### What is expected
All lines below are to be transcribed exactly.
====== Data in this exercise
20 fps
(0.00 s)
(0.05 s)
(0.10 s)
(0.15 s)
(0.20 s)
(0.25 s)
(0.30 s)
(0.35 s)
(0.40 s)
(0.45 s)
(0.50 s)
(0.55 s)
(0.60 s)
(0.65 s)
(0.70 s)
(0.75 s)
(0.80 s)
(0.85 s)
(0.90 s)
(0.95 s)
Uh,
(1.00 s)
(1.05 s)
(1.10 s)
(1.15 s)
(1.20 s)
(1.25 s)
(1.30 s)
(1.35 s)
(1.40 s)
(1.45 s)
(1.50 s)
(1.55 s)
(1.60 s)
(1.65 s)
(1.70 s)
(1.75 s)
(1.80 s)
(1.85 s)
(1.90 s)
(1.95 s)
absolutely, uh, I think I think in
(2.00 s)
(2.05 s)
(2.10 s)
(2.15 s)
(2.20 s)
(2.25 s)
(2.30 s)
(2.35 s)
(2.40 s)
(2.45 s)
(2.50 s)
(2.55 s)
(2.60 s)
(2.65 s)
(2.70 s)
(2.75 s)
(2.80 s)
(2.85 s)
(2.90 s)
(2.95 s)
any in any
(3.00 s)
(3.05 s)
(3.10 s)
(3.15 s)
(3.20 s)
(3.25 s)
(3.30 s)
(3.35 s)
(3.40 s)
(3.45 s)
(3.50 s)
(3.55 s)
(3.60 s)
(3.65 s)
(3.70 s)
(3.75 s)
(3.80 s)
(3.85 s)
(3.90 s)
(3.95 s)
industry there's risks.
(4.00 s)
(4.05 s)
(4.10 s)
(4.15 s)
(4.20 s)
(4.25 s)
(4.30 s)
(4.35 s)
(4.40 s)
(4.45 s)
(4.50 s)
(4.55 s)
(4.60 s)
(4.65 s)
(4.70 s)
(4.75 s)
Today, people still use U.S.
============
### Answer for this exercise
20 fps
(0.00 s)
(0.05 s)
(0.10 s)
(0.15 s)
(0.20 s)
(0.25 s)
(0.30 s)
(0.35 s)
(0.40 s)
(0.45 s)
(0.50 s)
(0.55 s)
(0.60 s)
(0.65 s)
(0.70 s)
(0.75 s)
(0.80 s)
(0.85 s)
(0.90 s)
(0.95 s)
Uh,
(1.00 s)
(1.05 s)
(1.10 s)
(1.15 s)
(1.20 s)
(1.25 s)
(1.30 s)
(1.35 s)
(1.40 s)
(1.45 s)
(1.50 s)
(1.55 s)
(1.60 s)
(1.65 s)
(1.70 s)
(1.75 s)
(1.80 s)
(1.85 s)
(1.90 s)
(1.95 s)
absolutely, uh, I think I think in
(2.00 s)
(2.05 s)
(2.10 s)
(2.15 s)
(2.20 s)
(2.25 s)
(2.30 s)
(2.35 s)
(2.40 s)
(2.45 s)
(2.50 s)
(2.55 s)
(2.60 s)
(2.65 s)
(2.70 s)
(2.75 s)
(2.80 s)
(2.85 s)
(2.90 s)
(2.95 s)
any in any
(3.00 s)
(3.05 s)
(3.10 s)
(3.15 s)
(3.20 s)
(3.25 s)
(3.30 s)
(3.35 s)
(3.40 s)
(3.45 s)
(3.50 s)
(3.55 s)
(3.60 s)
(3.65 s)
(3.70 s)
(3.75 s)
(3.80 s)
(3.85 s)
(3.90 s)
(3.95 s)
industry there's risks.
(4.00 s)
(4.05 s)
(4.10 s)
(4.15 s)
(4.20 s)
(4.25 s)
(4.30 s)
(4.35 s)
(4.40 s)
(4.45 s)
(4.50 s)
(4.55 s)
(4.60 s)
(4.65 s)
(4.70 s)
(4.75 s)
Today, people still use U.S.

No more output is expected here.